In 1 to 3 weeks, most people may return to work or many of their typical responsibilities. However, for around 6 weeks, avoid heavy lifting and other activities that may put extra strain on your bladder. After surgery, the majority of men can still have erections (if they were able to have them before surgery). When they have an orgasm, they may not ejaculate. Semen may enter the bladder rather than exit through the penis. This is referred to as backward ejaculation. It is not painful or hazardous to your health.

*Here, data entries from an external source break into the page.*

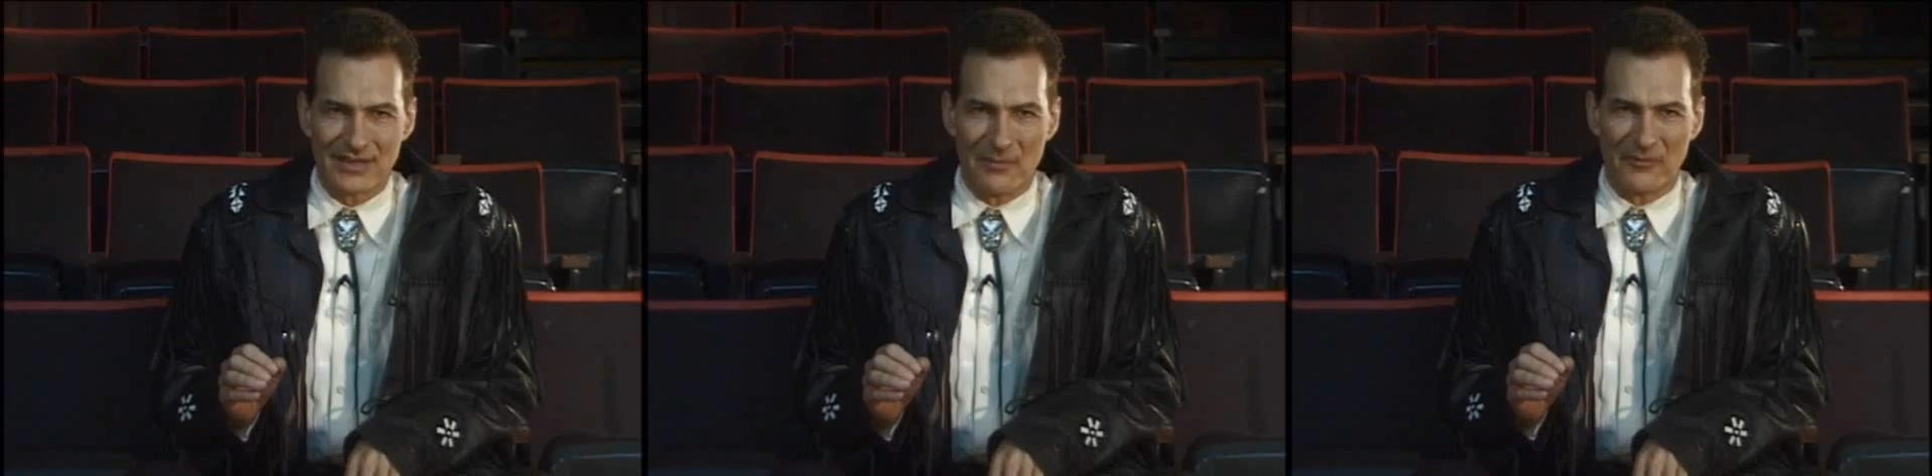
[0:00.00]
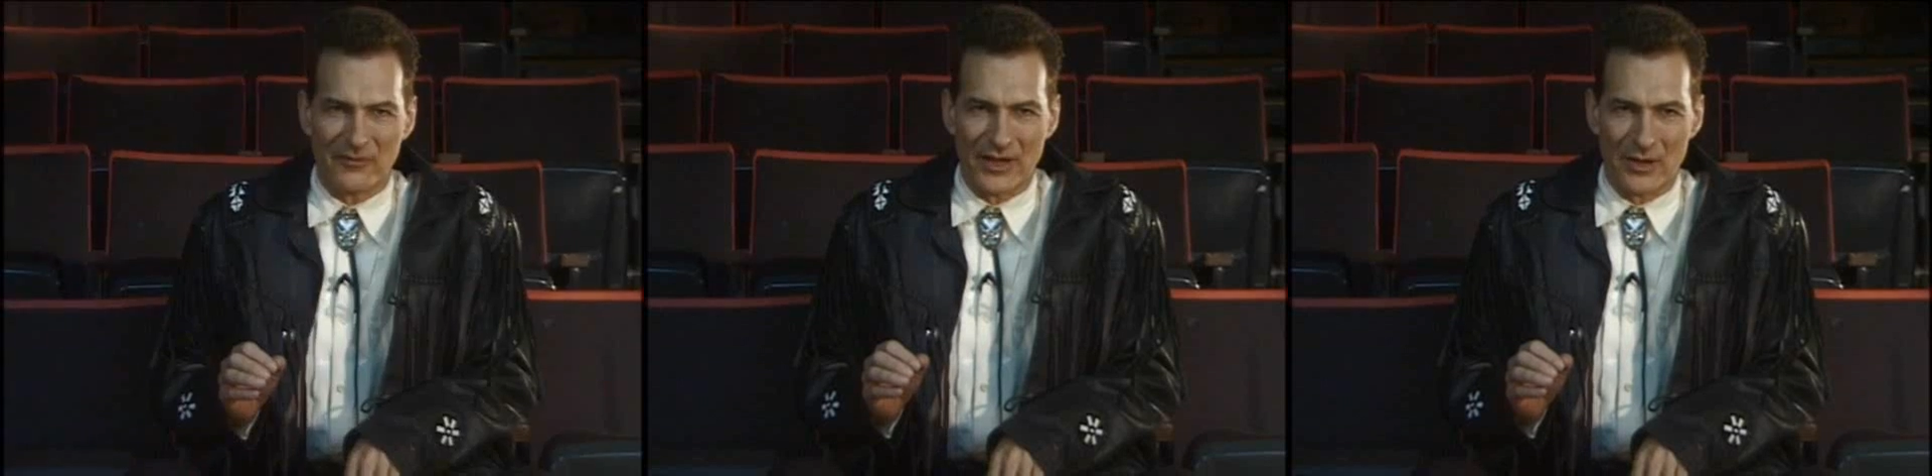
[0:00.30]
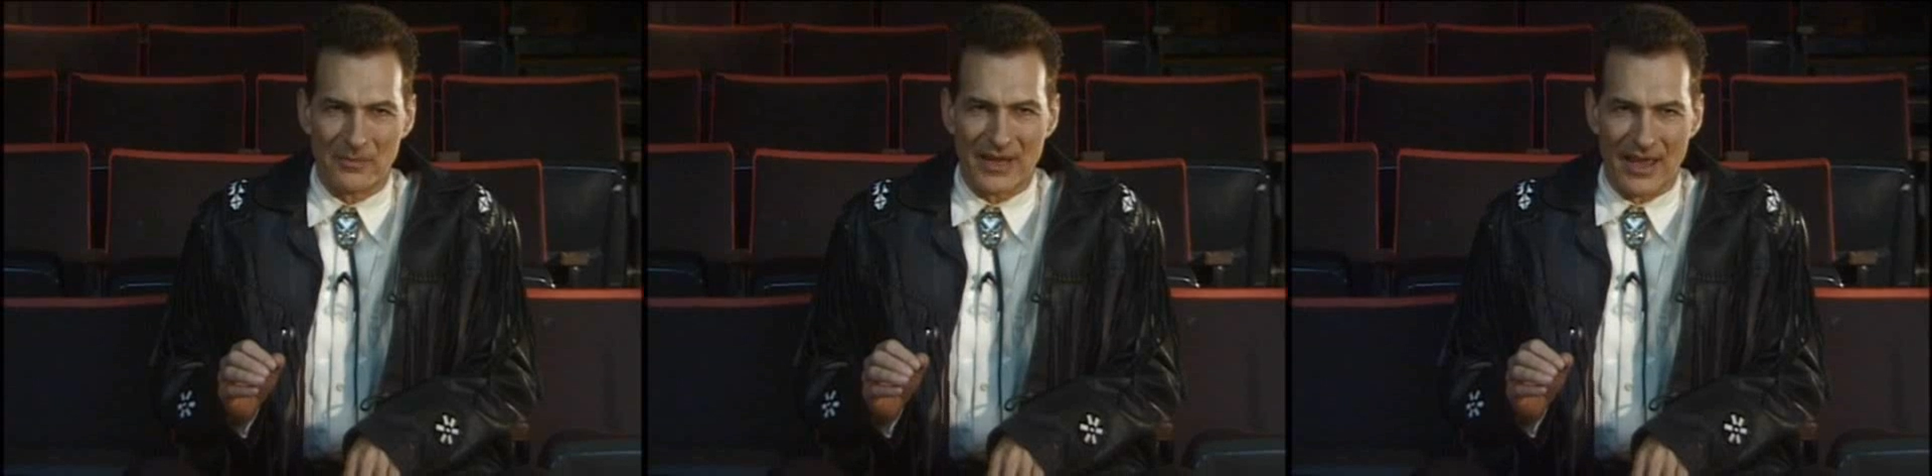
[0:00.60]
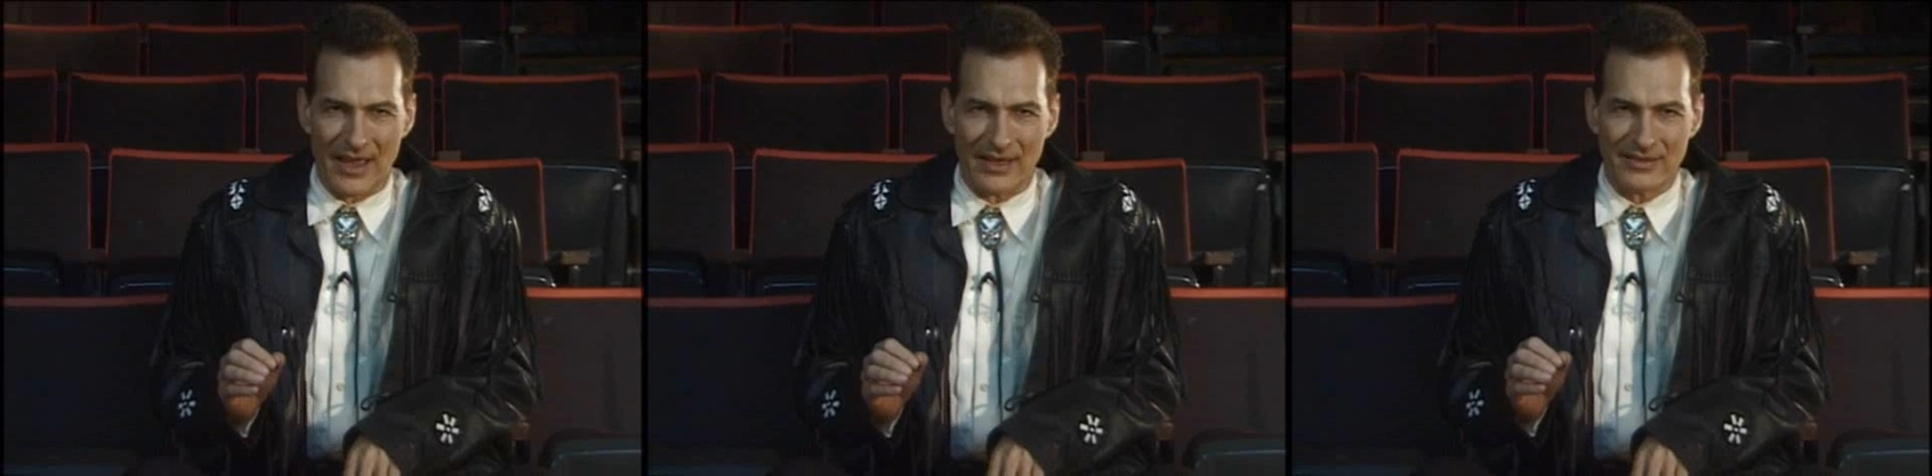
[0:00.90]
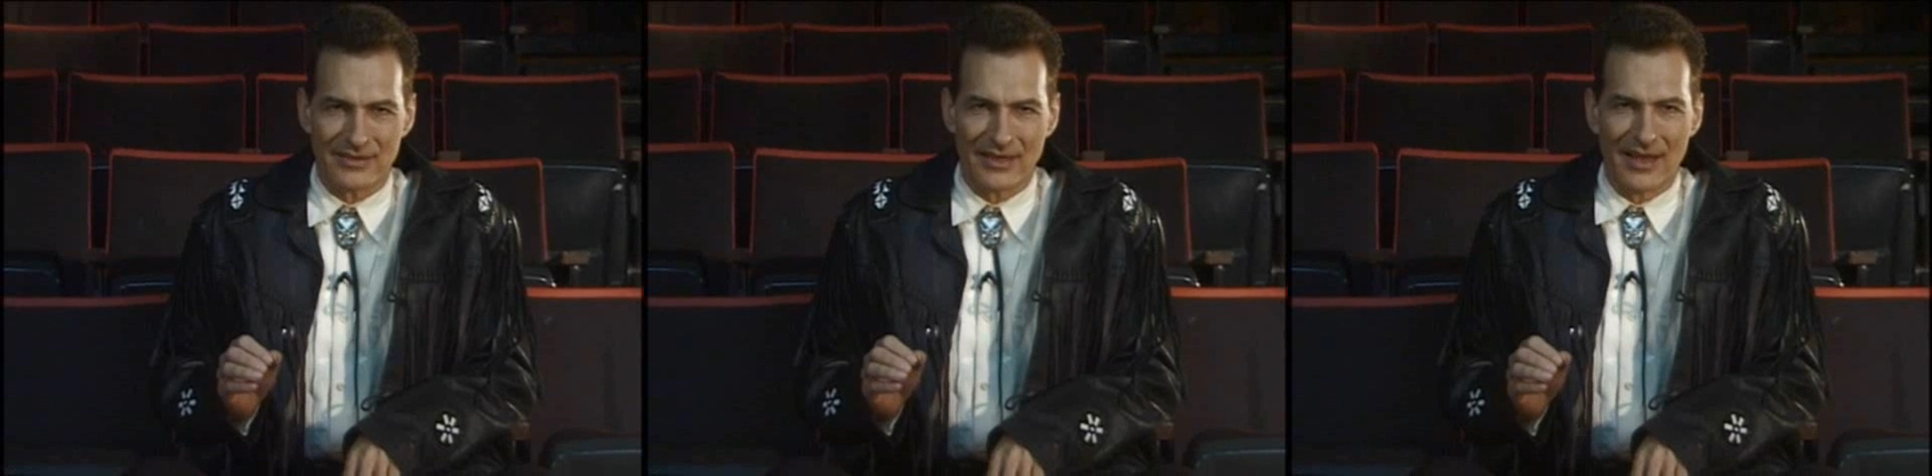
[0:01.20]
some film
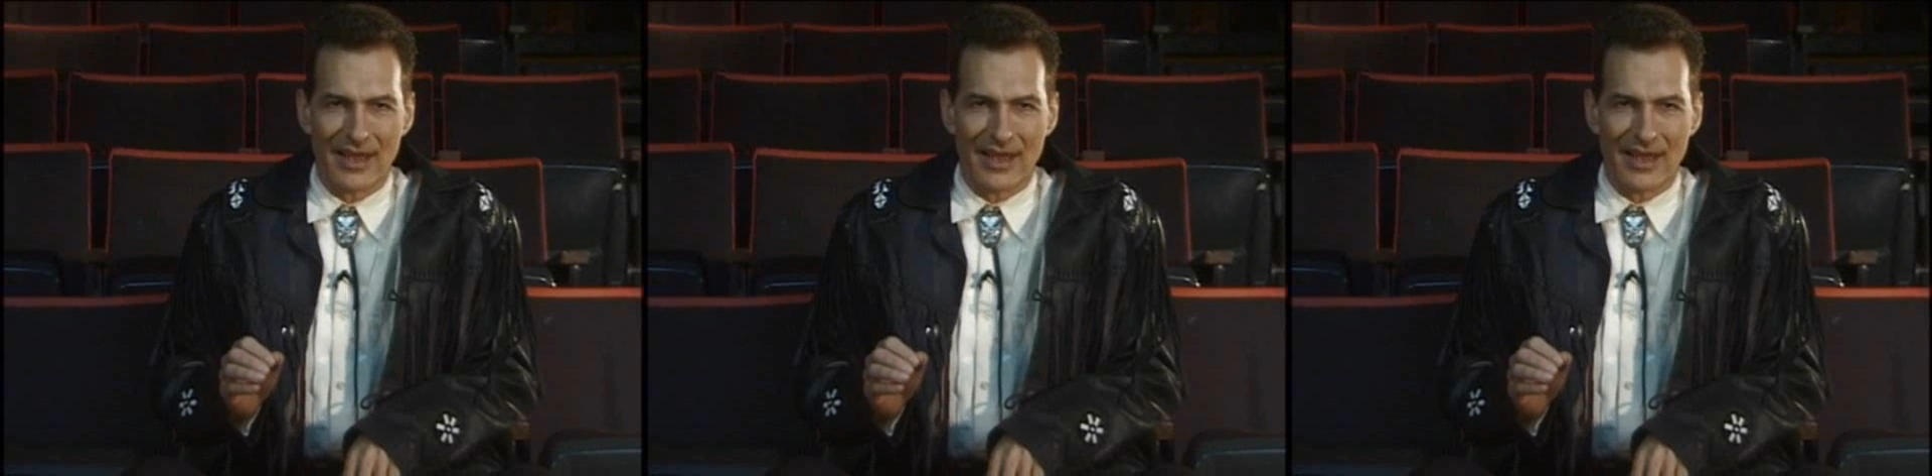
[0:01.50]
guides,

This care sheet will give you an estimate of how long it will take you to recuperate. However, everyone recovers at their own speed. Follow the actions outlined below to get better as soon as possible.
Potential Risks of TURP Surgery
In addition to the risks associated with any surgery, some of the potential risks of TURP surgery include:
- Difficulty Urinating:
A temporary problem associated with post-surgery swelling. A catheter may be placed until you’re able to urinate on your own.
- Urinary Tract Infection (UTI):
A UTI is possible after any prostate surgery. The longer a catheter is in place, the greater the risk of infection. Following TURP surgery, some men develop reoccurring UTIs.
- Retrograde Ejaculation:
This phenomenon, often known as dry orgasm, causes sperm to migrate into the bladder rather than out the penis after ejaculation. While this typically has no effect on sexual enjoyment and is not hazardous, it can have an effect on fertility.
ED is a rare side effect of TURP surgery, but is possible.
The prostate may continue to develop over time, necessitating further therapy. Retreatment may also be indicated to address urethral stricture produced by the TURP. This is not a full list of the potential dangers of TURP surgery. Prior to surgery, discuss all risks and implications with your doctor.
A transurethral resection (TURP) is a surgical procedure that includes removing sections of the prostate gland through the penis. TURP is a minimally invasive treatment that uses no incisions to treat individuals with an enlarged prostate. A surgical device called a resectoscope is put into the penis through the urethra and threaded to the prostate during the surgery. Once in place, the resectoscope cuts any extra prostate tissue that may be obstructing urine passage out of the urethra.